Please restate the entries below word for word, leaving out any pictures.

= Collected data =
□ □ □ □ □ □ □

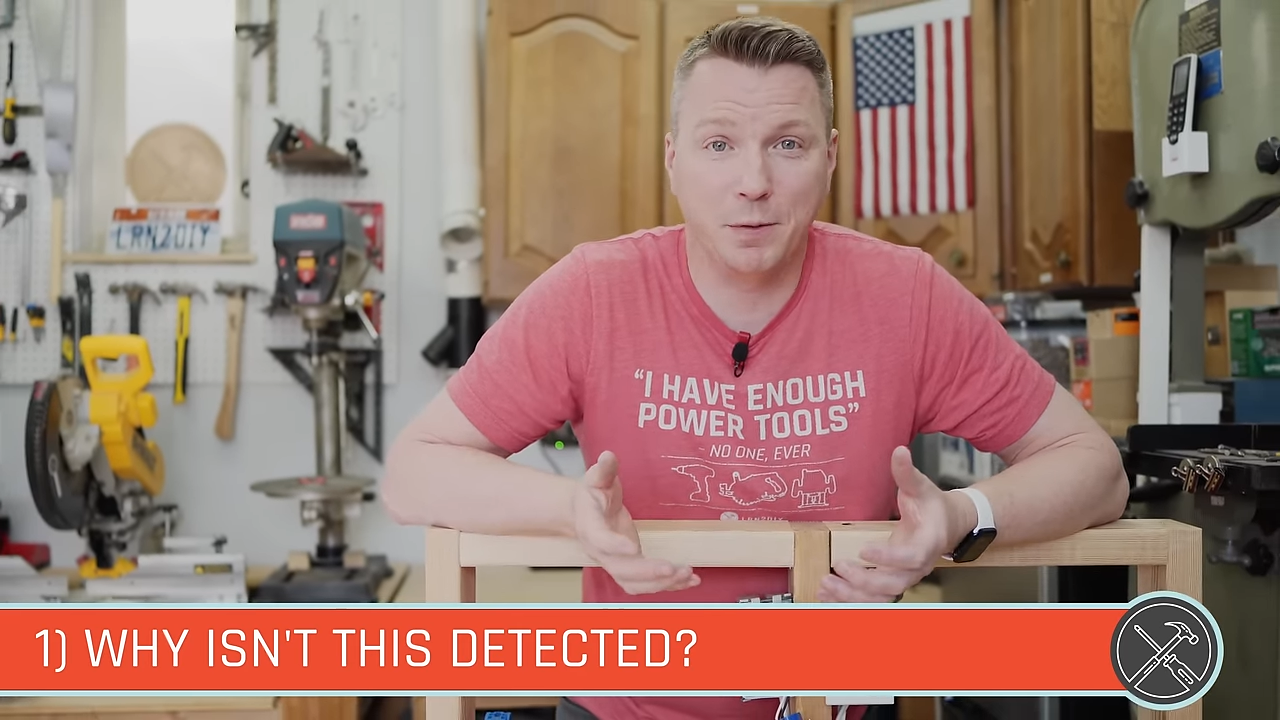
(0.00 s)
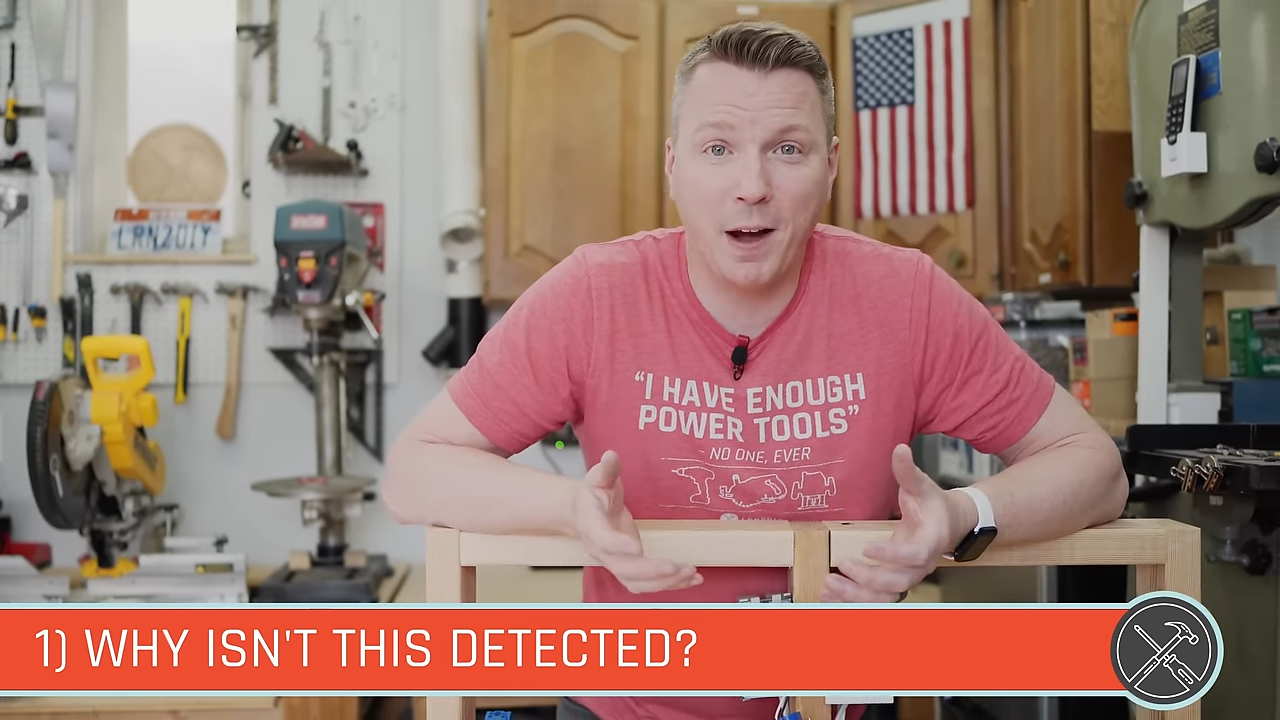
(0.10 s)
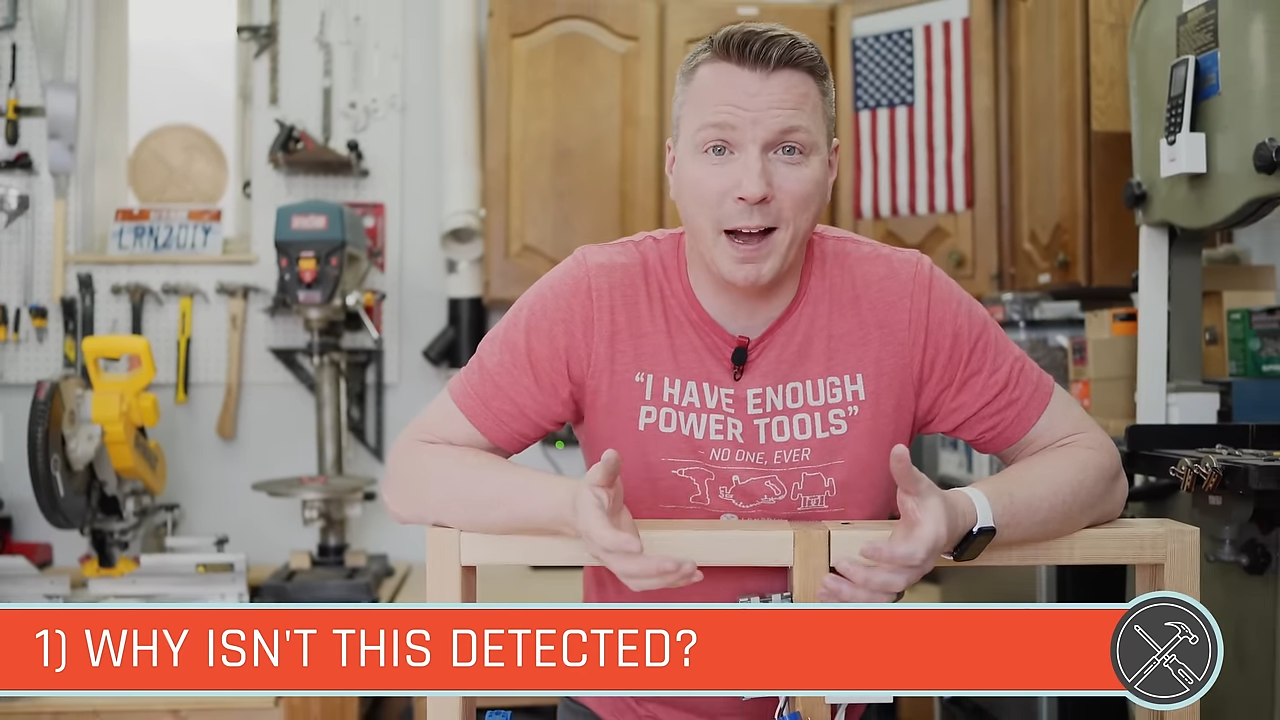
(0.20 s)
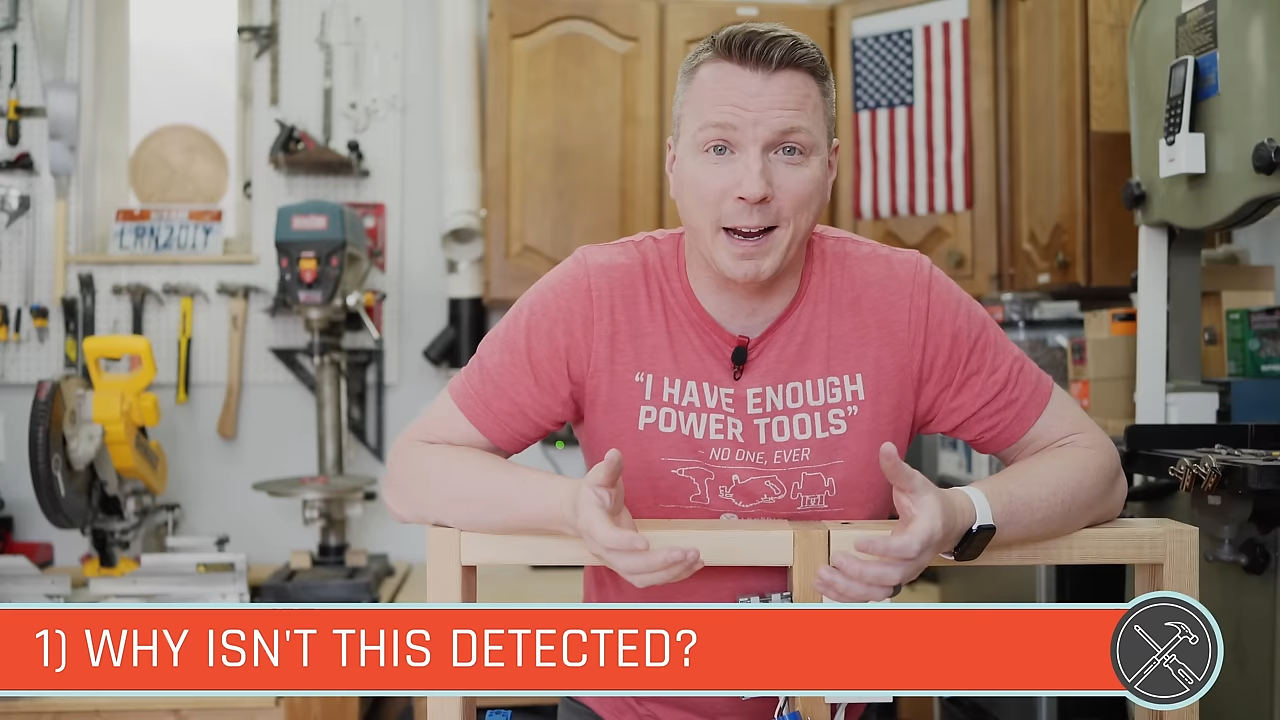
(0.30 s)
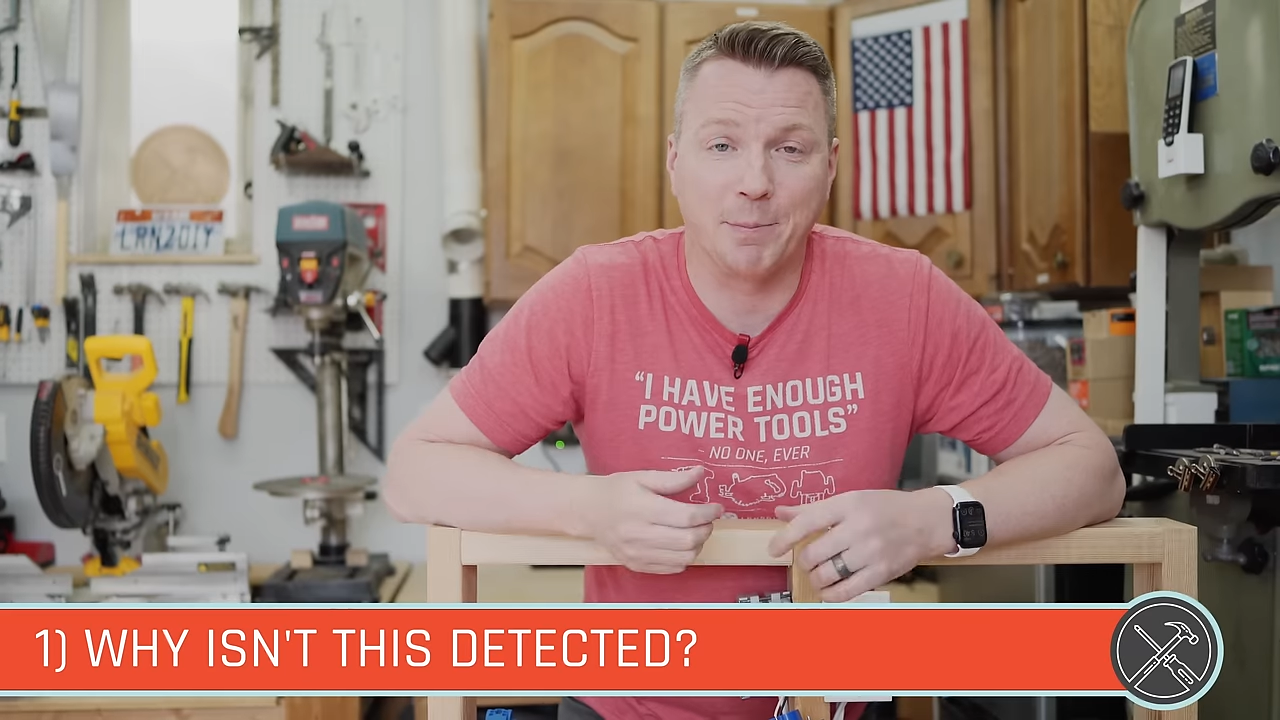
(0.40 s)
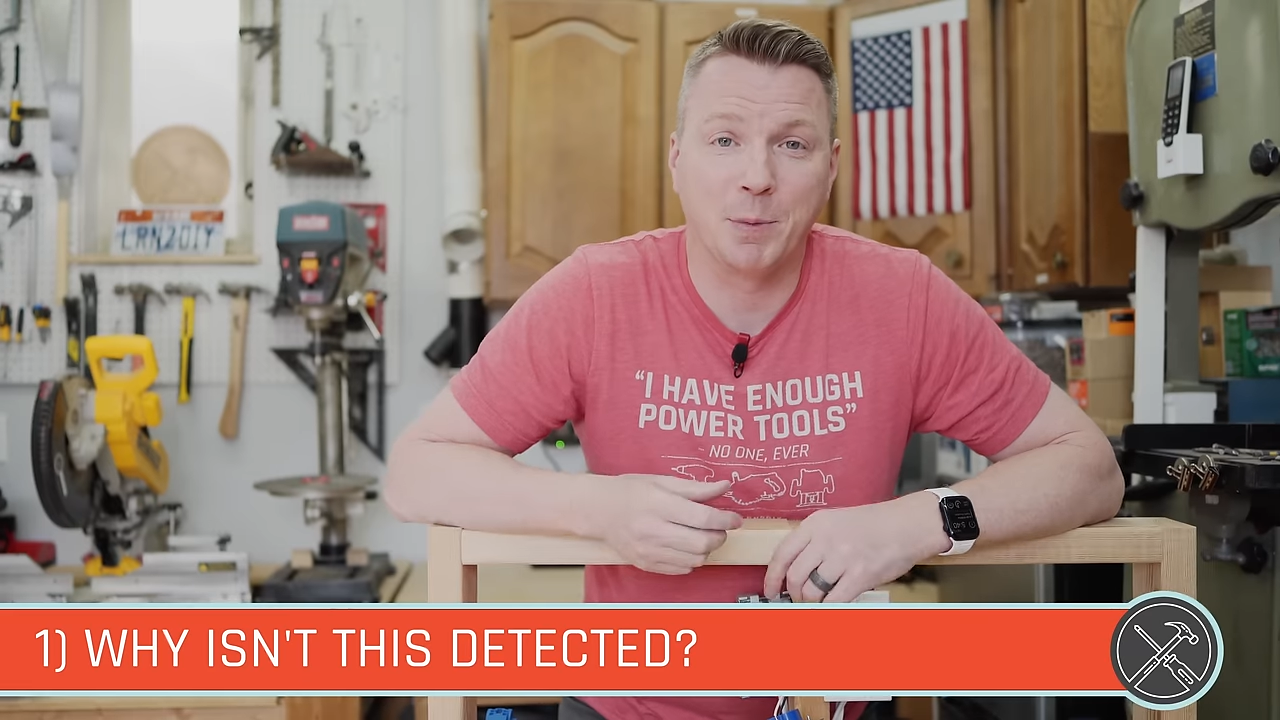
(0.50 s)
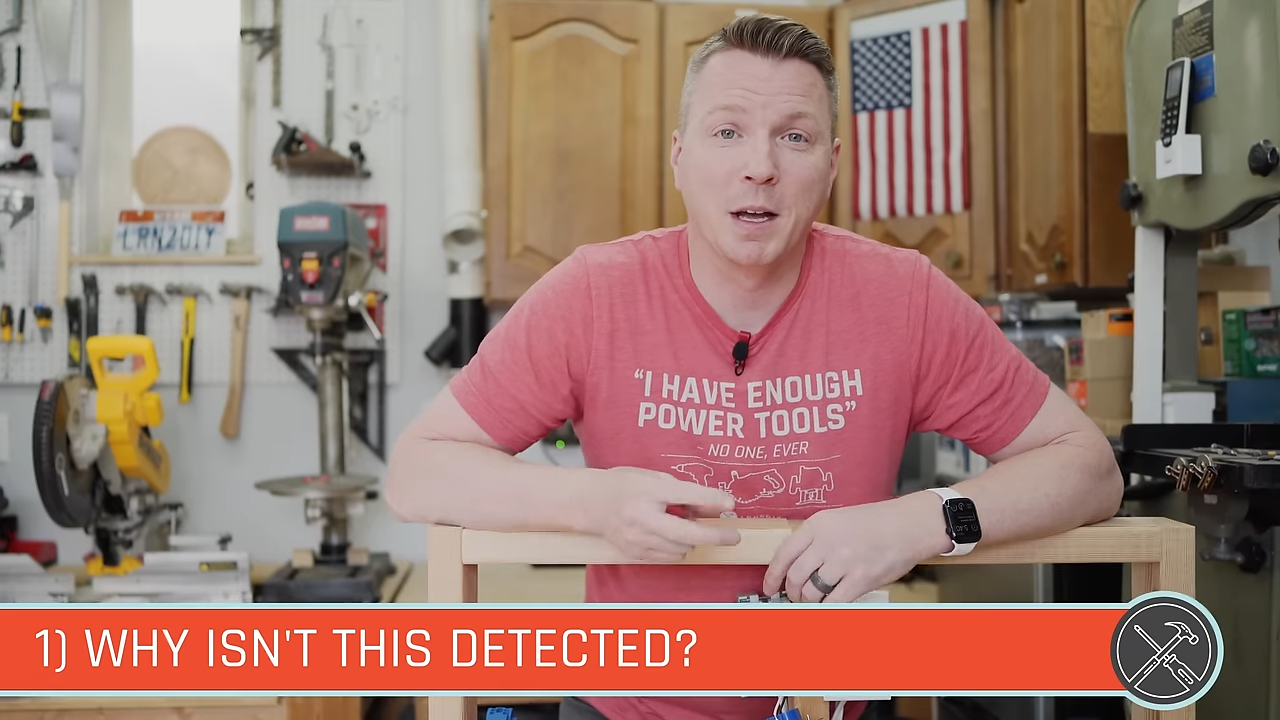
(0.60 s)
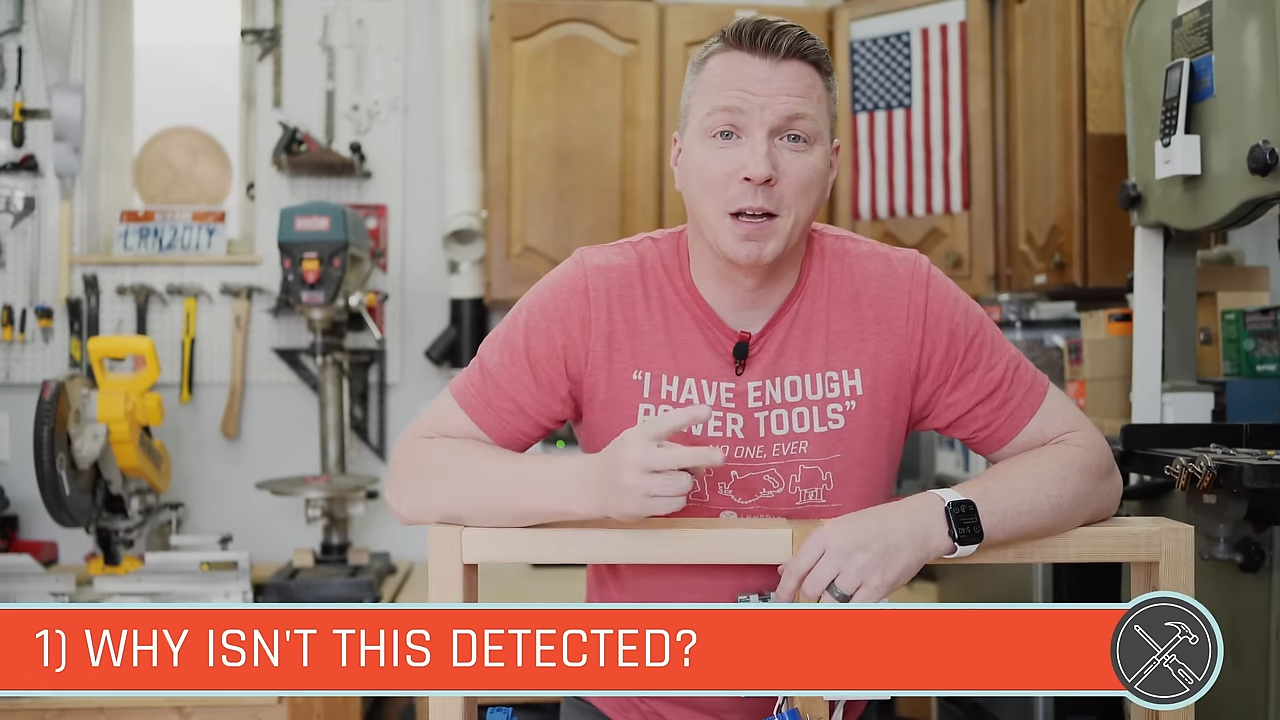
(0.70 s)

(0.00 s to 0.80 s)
fine?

□ □ □ □ □ □ □

= RESULT OF THIS TASK =
(0.00 s)
(0.10 s)
(0.20 s)
(0.30 s)
(0.40 s)
(0.50 s)
(0.60 s)
(0.70 s)

(0.00 s to 0.80 s)
fine?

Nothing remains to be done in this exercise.